Gary Cooper and my new shoes

Last nights’ post break-up vodka festival has sucked all the moisture from my major organs. There’s a desert in my mouth. Can’t move. Too soon to test the efficiency of any limbs. Can’t form any plan yet to slake pernicious thirst. Becoming aware that arm has a pins and needles sensation. Obviously been sleeping on it. Arm should have had better sense than to get rolled on by drunken, leaden, vodka soaked torso in the middle of the night. Have no sympathy for arm.

The sunrise knocks at my window. It’s an urgent knock. Like it has lost it’s key and really wants to come in. I open one eye. Decide sunrise can wait. Sunrise can just come back later when it has better manners. Eyes have only been shut for a couple of hours and eyes have been crying well into the night so eyes are raw like the sandman had given them a good sandpapering, then a good shellacking, then another good sandpapering. I think Sandman has actually been preparing to stain a roll top desk rather than sprinkling gentle somnambulant grains on my peepers.

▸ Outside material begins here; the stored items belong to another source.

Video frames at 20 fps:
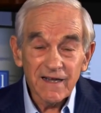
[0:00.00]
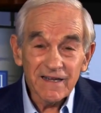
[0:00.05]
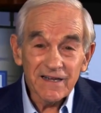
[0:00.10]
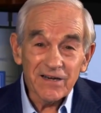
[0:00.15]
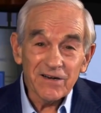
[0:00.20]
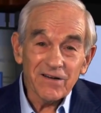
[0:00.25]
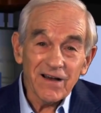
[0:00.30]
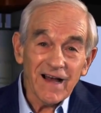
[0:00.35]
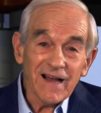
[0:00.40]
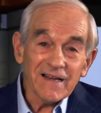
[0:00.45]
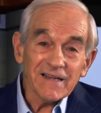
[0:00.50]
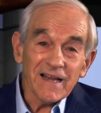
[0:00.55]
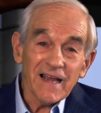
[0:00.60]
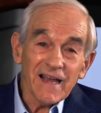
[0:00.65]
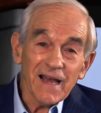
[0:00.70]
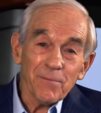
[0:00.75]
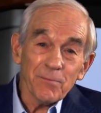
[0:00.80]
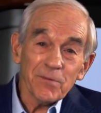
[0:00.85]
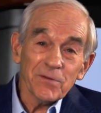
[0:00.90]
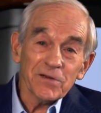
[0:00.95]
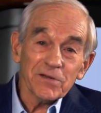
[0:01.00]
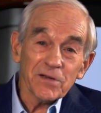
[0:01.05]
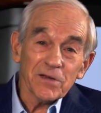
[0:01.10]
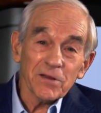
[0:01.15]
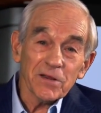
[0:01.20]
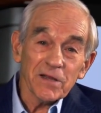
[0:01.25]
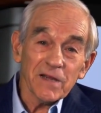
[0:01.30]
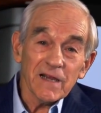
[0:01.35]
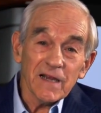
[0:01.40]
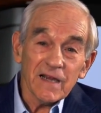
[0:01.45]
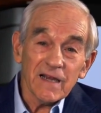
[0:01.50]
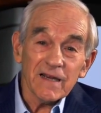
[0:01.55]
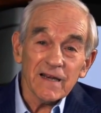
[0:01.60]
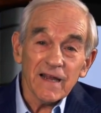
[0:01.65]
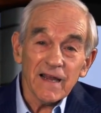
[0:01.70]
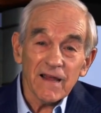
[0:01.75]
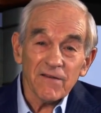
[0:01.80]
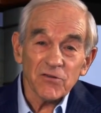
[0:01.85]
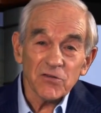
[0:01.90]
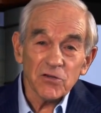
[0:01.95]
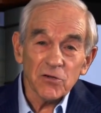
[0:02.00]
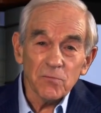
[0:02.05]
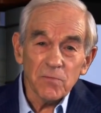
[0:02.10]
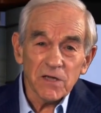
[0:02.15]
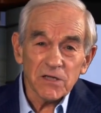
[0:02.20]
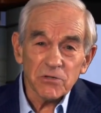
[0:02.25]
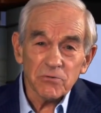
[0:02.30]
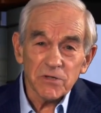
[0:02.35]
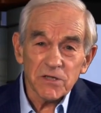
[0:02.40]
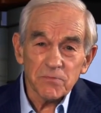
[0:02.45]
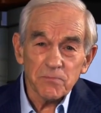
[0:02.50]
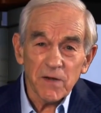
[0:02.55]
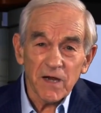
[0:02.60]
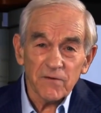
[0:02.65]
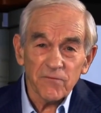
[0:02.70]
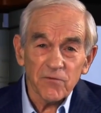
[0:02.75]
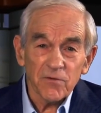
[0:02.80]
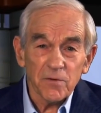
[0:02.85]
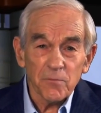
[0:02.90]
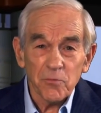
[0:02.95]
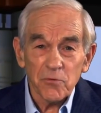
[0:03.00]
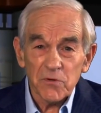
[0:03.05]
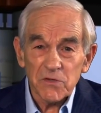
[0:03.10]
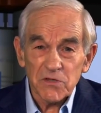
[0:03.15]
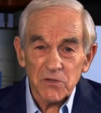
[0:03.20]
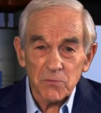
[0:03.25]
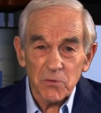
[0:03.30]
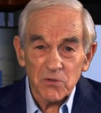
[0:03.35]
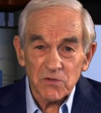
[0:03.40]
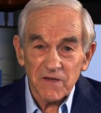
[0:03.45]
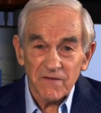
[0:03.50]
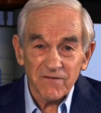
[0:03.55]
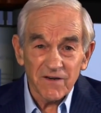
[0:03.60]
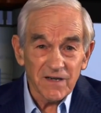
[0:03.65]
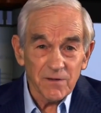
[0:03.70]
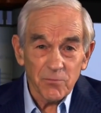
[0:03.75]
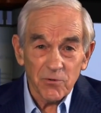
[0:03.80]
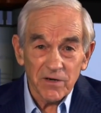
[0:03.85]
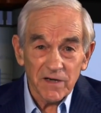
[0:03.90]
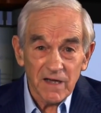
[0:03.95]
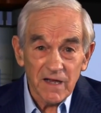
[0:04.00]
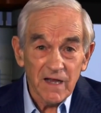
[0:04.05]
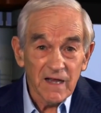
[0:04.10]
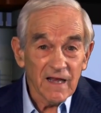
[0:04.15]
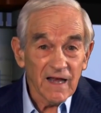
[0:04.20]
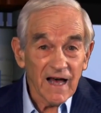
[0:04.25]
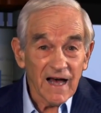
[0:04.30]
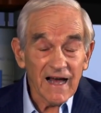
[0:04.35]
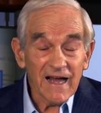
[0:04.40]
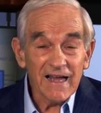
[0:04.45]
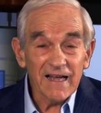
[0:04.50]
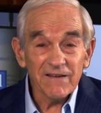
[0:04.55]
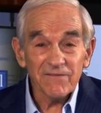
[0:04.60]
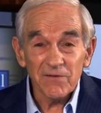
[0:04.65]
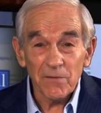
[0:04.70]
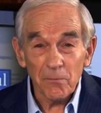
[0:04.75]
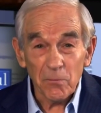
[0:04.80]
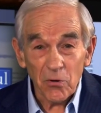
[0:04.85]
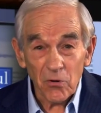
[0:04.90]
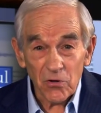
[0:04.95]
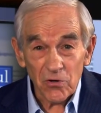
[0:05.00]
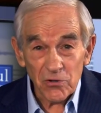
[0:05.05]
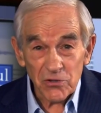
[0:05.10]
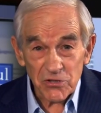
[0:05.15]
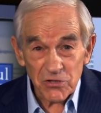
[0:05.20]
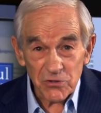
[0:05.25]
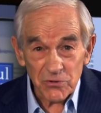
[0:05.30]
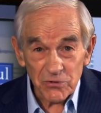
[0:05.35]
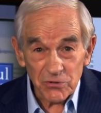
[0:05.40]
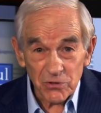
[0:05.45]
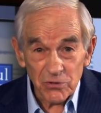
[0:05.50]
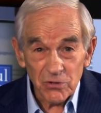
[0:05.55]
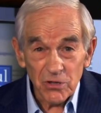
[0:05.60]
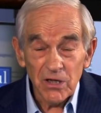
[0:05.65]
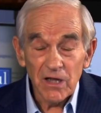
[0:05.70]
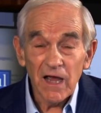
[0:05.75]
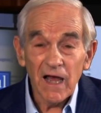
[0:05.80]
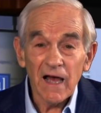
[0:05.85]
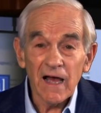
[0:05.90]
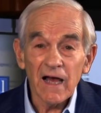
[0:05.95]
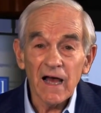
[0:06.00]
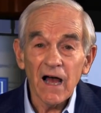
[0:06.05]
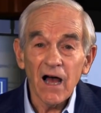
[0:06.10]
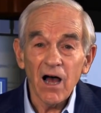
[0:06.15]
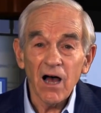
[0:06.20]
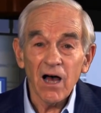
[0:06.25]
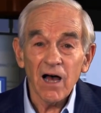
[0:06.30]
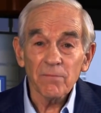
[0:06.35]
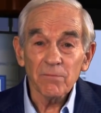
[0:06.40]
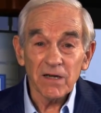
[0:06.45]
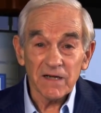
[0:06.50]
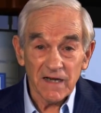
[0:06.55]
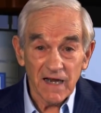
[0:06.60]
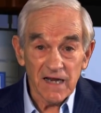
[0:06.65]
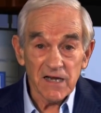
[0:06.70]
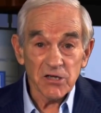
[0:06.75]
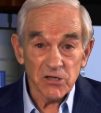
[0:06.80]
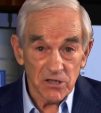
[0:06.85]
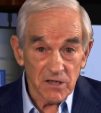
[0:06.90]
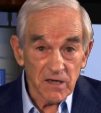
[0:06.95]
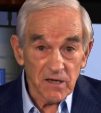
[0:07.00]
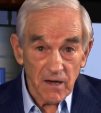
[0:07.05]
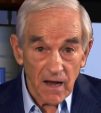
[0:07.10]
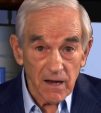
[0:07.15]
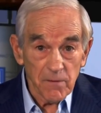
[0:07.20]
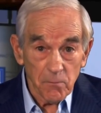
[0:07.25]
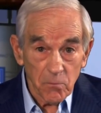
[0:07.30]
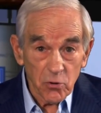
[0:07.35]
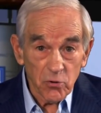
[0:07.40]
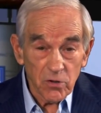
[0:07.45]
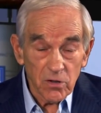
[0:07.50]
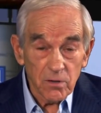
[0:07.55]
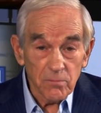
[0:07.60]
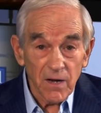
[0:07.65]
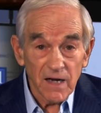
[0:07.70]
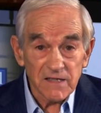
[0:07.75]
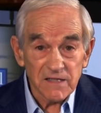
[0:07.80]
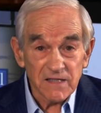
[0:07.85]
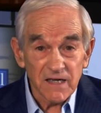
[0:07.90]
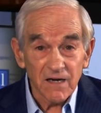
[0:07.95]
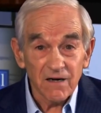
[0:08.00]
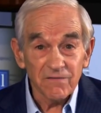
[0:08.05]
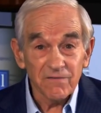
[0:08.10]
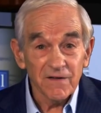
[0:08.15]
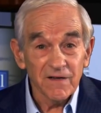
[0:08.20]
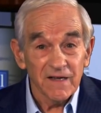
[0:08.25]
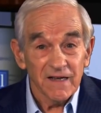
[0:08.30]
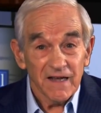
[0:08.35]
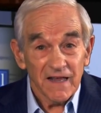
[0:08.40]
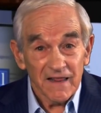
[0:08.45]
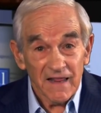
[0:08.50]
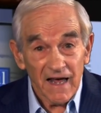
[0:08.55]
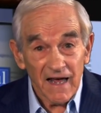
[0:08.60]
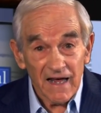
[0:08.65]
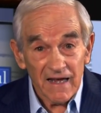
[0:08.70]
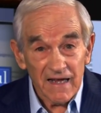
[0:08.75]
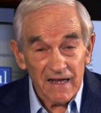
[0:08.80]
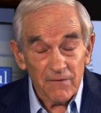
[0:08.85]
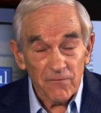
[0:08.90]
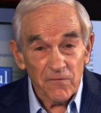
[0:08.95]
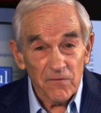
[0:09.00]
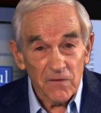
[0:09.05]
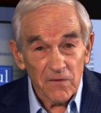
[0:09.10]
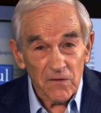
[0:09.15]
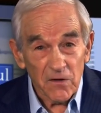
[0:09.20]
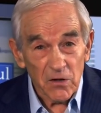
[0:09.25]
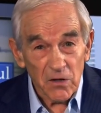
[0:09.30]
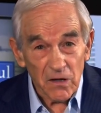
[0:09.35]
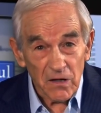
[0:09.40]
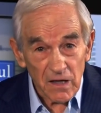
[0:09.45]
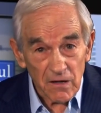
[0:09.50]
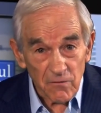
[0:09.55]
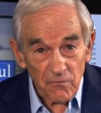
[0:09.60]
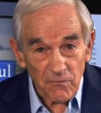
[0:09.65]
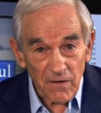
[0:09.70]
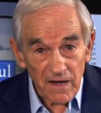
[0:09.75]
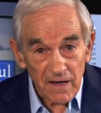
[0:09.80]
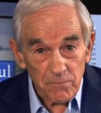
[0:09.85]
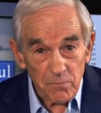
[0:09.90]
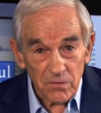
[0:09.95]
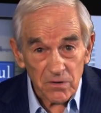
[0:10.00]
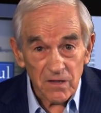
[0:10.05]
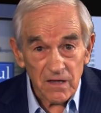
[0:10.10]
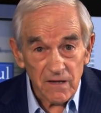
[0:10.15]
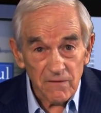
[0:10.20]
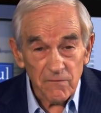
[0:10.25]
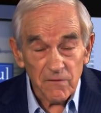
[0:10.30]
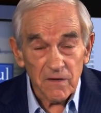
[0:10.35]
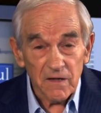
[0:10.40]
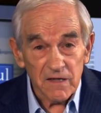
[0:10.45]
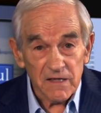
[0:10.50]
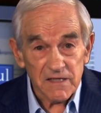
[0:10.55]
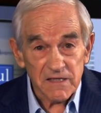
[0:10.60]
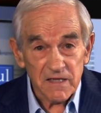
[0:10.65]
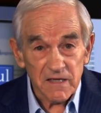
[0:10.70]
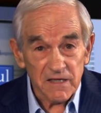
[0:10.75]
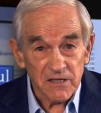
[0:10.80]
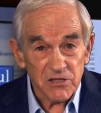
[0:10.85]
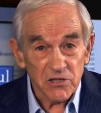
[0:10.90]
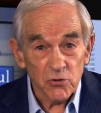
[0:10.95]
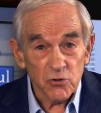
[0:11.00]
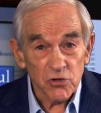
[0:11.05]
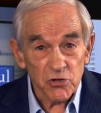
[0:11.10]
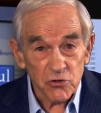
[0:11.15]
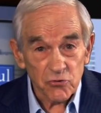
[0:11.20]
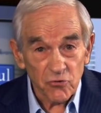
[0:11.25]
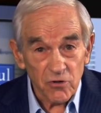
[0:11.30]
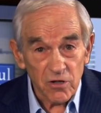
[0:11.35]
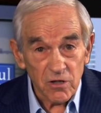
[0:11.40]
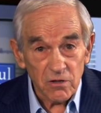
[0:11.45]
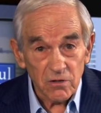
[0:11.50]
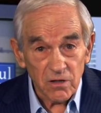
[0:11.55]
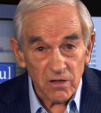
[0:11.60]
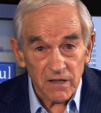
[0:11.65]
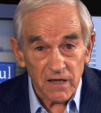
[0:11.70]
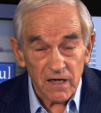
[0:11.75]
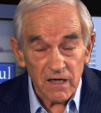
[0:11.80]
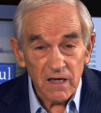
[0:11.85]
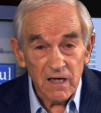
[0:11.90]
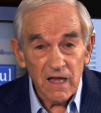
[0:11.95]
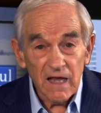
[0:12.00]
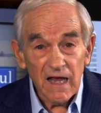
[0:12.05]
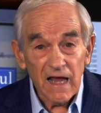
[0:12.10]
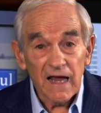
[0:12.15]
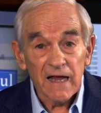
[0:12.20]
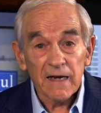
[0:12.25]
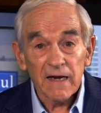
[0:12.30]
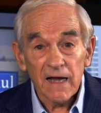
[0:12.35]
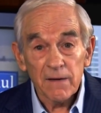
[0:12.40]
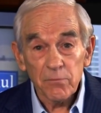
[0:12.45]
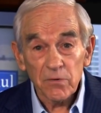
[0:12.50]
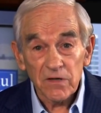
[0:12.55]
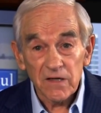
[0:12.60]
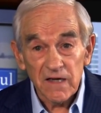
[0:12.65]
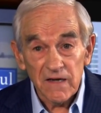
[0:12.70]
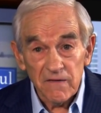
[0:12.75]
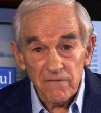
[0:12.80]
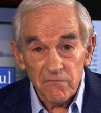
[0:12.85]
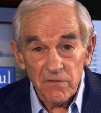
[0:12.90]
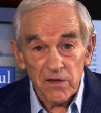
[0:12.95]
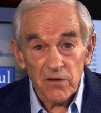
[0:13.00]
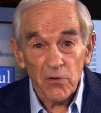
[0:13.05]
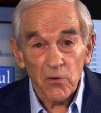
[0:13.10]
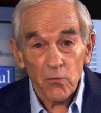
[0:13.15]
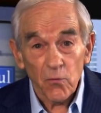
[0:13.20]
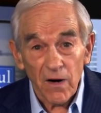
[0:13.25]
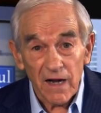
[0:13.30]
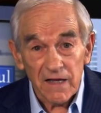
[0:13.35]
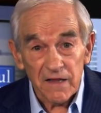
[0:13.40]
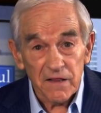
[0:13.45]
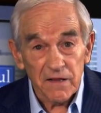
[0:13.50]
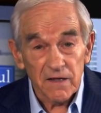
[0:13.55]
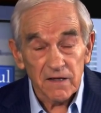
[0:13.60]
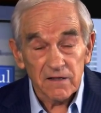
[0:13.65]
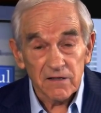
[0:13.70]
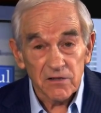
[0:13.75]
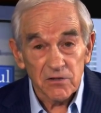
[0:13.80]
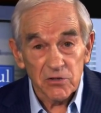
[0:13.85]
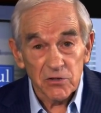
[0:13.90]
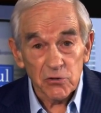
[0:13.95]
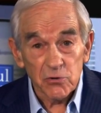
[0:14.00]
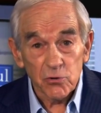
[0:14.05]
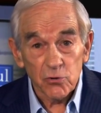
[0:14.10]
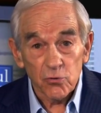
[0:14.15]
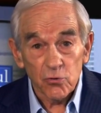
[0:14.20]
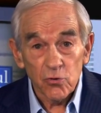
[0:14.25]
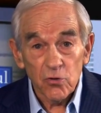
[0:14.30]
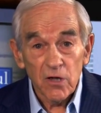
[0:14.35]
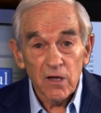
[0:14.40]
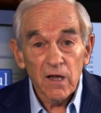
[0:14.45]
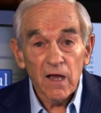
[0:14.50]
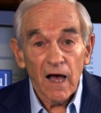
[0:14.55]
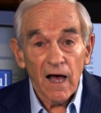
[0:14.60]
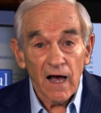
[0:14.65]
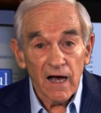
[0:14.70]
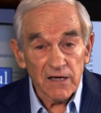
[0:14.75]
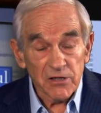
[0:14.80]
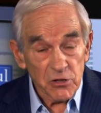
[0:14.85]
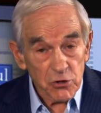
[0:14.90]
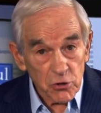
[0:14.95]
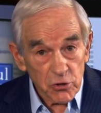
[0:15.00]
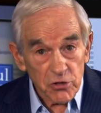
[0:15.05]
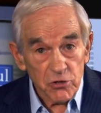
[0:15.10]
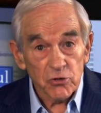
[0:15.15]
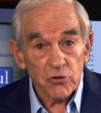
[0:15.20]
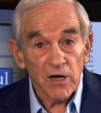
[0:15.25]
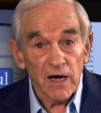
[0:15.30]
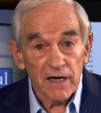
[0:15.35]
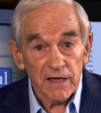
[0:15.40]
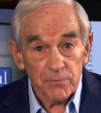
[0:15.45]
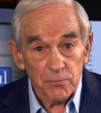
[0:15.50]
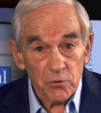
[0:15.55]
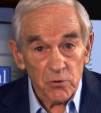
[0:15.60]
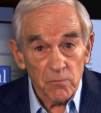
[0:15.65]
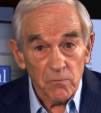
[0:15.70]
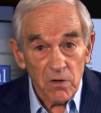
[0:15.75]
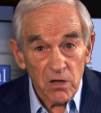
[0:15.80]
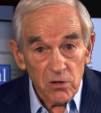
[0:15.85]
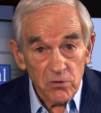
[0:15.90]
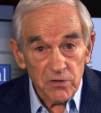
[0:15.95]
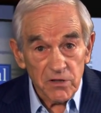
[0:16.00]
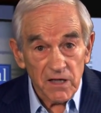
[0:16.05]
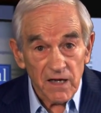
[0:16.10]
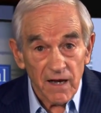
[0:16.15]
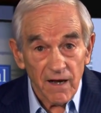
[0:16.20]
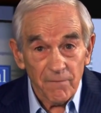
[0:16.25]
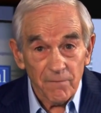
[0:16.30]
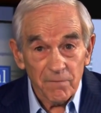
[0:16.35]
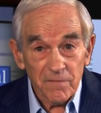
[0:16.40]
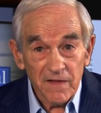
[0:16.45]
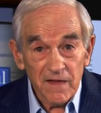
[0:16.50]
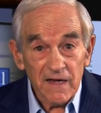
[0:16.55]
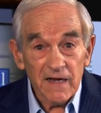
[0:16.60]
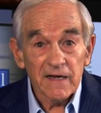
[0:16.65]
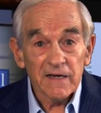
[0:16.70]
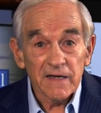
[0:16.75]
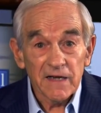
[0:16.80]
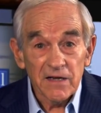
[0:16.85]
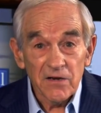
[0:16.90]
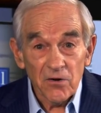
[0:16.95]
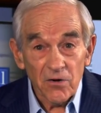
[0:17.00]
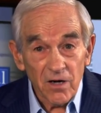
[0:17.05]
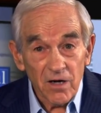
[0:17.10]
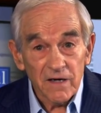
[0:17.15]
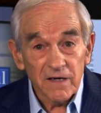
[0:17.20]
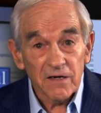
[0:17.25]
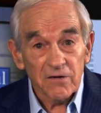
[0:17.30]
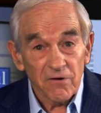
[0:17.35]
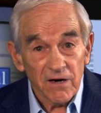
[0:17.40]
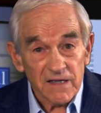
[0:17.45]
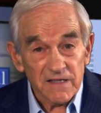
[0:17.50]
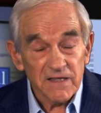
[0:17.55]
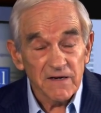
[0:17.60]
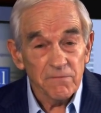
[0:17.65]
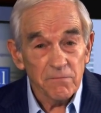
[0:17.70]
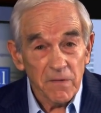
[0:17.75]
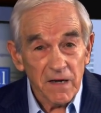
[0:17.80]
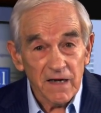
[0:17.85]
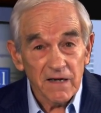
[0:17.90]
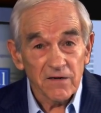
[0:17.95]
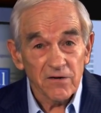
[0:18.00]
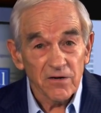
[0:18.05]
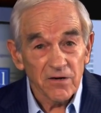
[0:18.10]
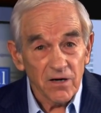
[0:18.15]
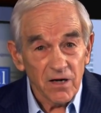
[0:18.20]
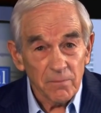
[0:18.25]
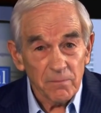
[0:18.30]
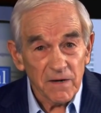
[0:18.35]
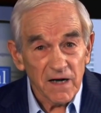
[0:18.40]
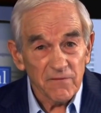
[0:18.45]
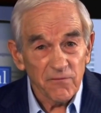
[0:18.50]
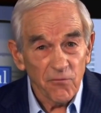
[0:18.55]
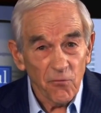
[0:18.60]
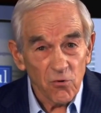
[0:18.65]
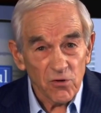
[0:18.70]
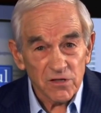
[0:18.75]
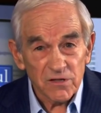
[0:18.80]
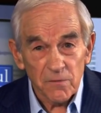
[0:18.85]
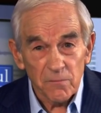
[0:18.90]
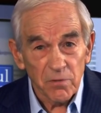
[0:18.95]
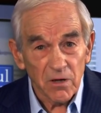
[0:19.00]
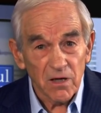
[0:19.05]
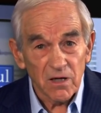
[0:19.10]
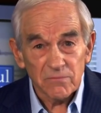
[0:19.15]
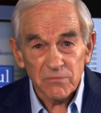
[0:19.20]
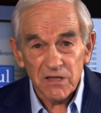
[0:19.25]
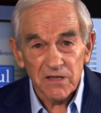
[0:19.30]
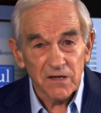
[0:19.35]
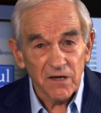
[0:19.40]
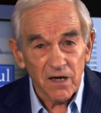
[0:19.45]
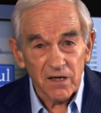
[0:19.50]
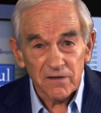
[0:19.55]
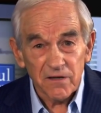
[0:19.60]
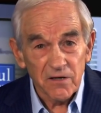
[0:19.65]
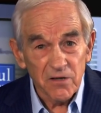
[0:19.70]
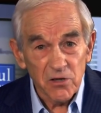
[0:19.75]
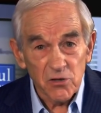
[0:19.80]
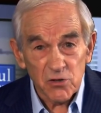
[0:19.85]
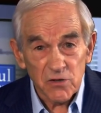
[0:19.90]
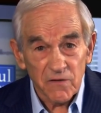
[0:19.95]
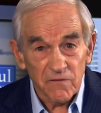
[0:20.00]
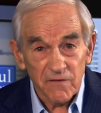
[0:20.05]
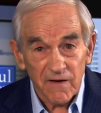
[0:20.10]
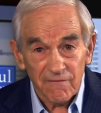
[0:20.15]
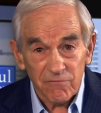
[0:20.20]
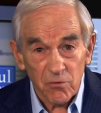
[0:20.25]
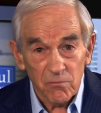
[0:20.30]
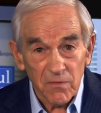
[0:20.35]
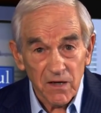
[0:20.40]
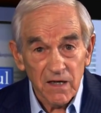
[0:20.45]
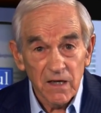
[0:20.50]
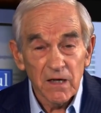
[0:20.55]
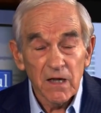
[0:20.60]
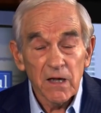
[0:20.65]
You know, I happen to think and have so much respect for the principles of liberty. I have a personal obligation I put on myself that if I believe in these things so strongly and I believe they're the right thing to do, I should try to promote them in a non-aggressive manner, not by force of bombs and not the use of government,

The sun is well up in the sky when I wake again. Sun says I thought I’d get on with things without you since you didn’t get up to let me in. I call Sun arrogant bastard, say it can do whatever it bloody well likes just so long as it doesn’t bother me again. Sun harrumphs and says it will do just that; that there are lots of other people that appreciate his beautiful day and I can just stew in morose darkness. Fine with me I say.

Decide that the desert in my mouth is the Sahara. Hmmm… cliché. Choose another desert, a less well-known desert. The Mojave? The Gobi? Those are the only other deserts I can name this morning. Well, let’s make it the Sahara then. Conjure endless, rolling, majestic dunes to mind…. SUDDENLY… through the heat haze… the French Foreign Legion march into view. Soundtrack swells. All colour leaches from the image. We’re in black and white now. We’re in the film Morocco. Made in 1930. The film that made Marlene Dietrich famous for wearing a man’s dress suit.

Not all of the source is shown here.